Densho Digital Archive
Bainbridge Island Japanese American Community Collection
Title: Gerald Nakata Interview
Narrator: Gerald Nakata
Interviewer: Frank Kitamoto
Location: Bainbridge Island, Washington
Date: February 26, 2006
Densho ID: denshovh-ngerald-01-0014

<Begin Segment 14>

FK: Now, do you think... have you ever talked to your kids about that period of time?

GN: Not until they saw the video... what was that video in 1990?

FK: Snow Falling on Cedars? Snow Falling on Cedars, that one?

GN: No.

FK: After... Visible Target?

GN: Visible Target. And of course, my daughter saw it, it was... I think she was, she was through school, or when she graduated from Bainbridge. She saw that and my wife told her that we were, we were in that group that left Bainbridge. She says, she says, "You guys went? You guys were born and raised on Bainbridge, weren't you?" That's what she said. And my two boys, they didn't say much, until, until you got involved, heavily involved with this reparation bit, I mean, the evacuation, within the last, what, fifteen years? And like I always said, you did a lot, the community was happy then and up 'til today. My daughter was twelve years old, well, she's thirteen just the other day, and she wrote an essay.

FK: Your granddaughter?

GN: Yeah.

FK: Yeah.

GN: About "Unsung Hero," talking about me. I gotta show it to you.

FK: What did she say?

GN: She says that it shouldn't happen again. What happened was because of what we look like. In other words, the Japanese phrase, Japanese, "never let it happen again."

FK: Nidoto nai.

GN: Yeah, she wrote that. I have it in my car, I'll show it to you.

FK: Okay, good.

GN: And that special letter Earl Hanson's boy, grandson, he's fourteen years old. And I don't know if I showed you that or not, but he wrote a beautiful essay about what, what happened to me and how close his grandpa was with us. And that was, that was, come from a fourteen-year-old, that was special.

FK: Why do you think it was so hard for us to talk about it to our children?

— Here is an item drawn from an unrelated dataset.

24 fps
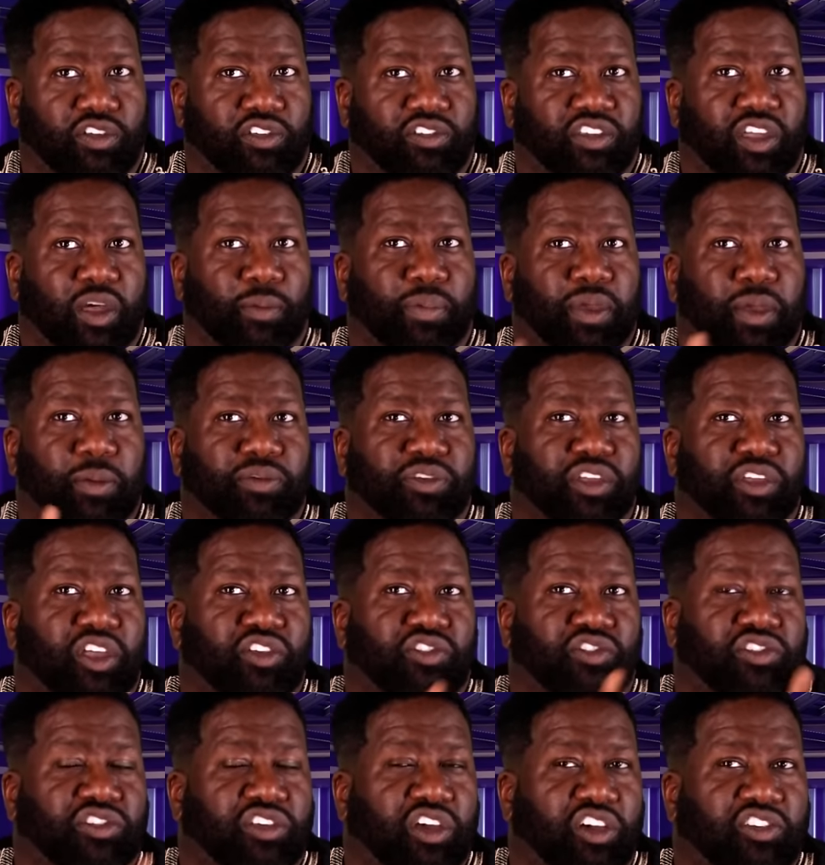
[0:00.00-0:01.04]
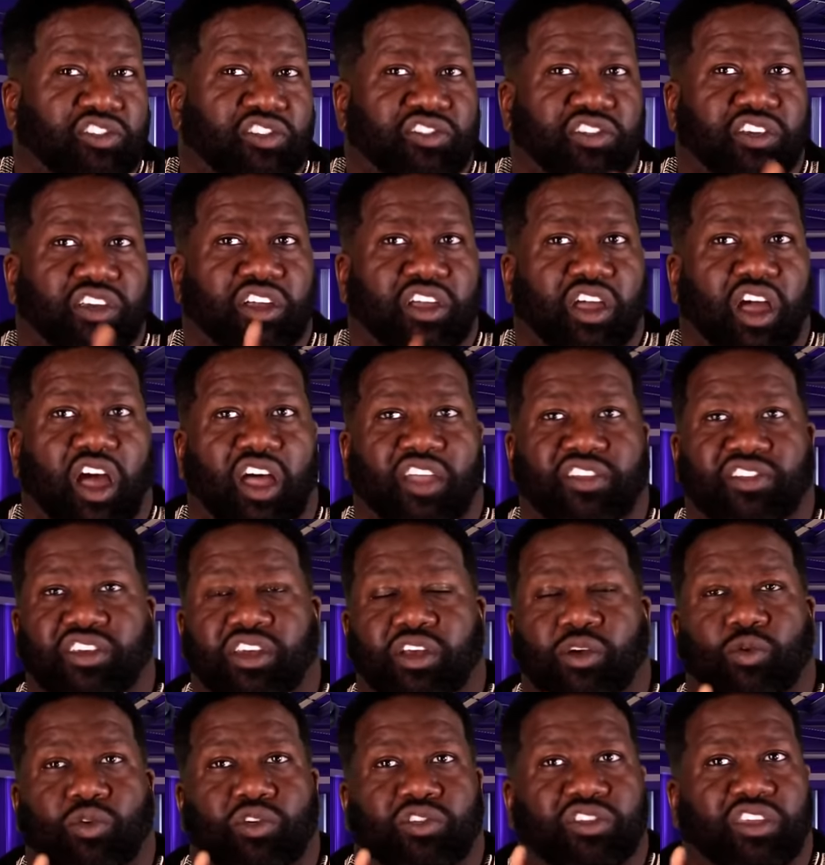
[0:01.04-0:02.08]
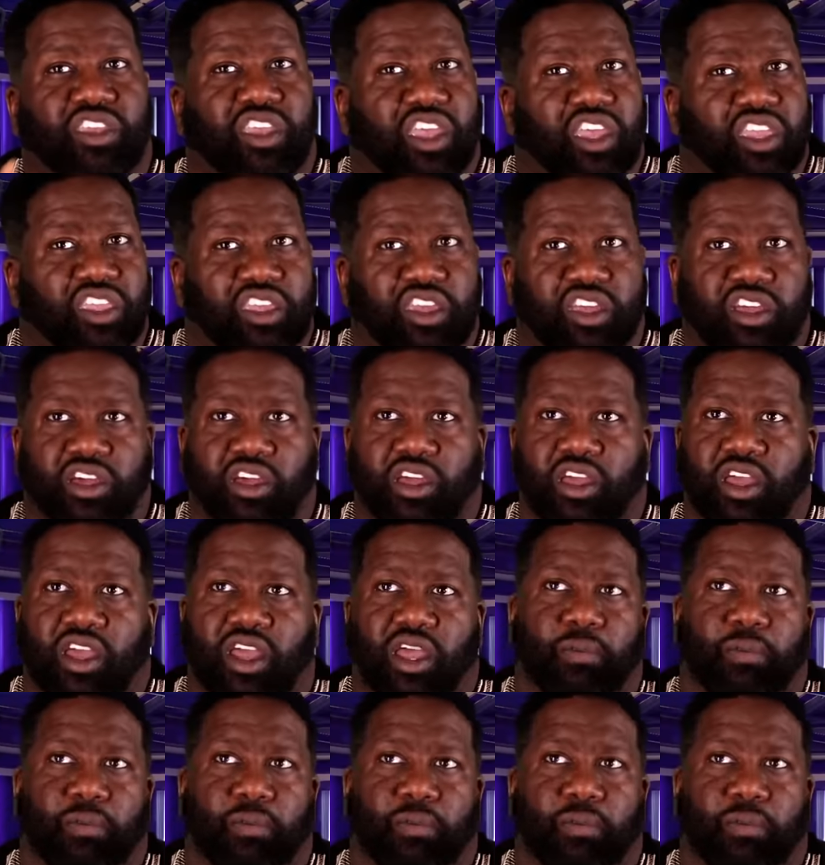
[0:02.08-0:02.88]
Some people's introduction to the continent was Kenya,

GN: That's the Japanese way; we never talked about it. I guess, I guess we were, I guess we were ashamed. What's the other word... it's a stigma, to this day, what happened to me, 'cause I never dreamed of going to war with Japan. Growing up on Bainbridge, fooling around with more white kids than I did... you know, I probably thought I was white. One Japanese gal, Japanese gal says, "You're a banana." White inside, yellow outside, but you're white inside.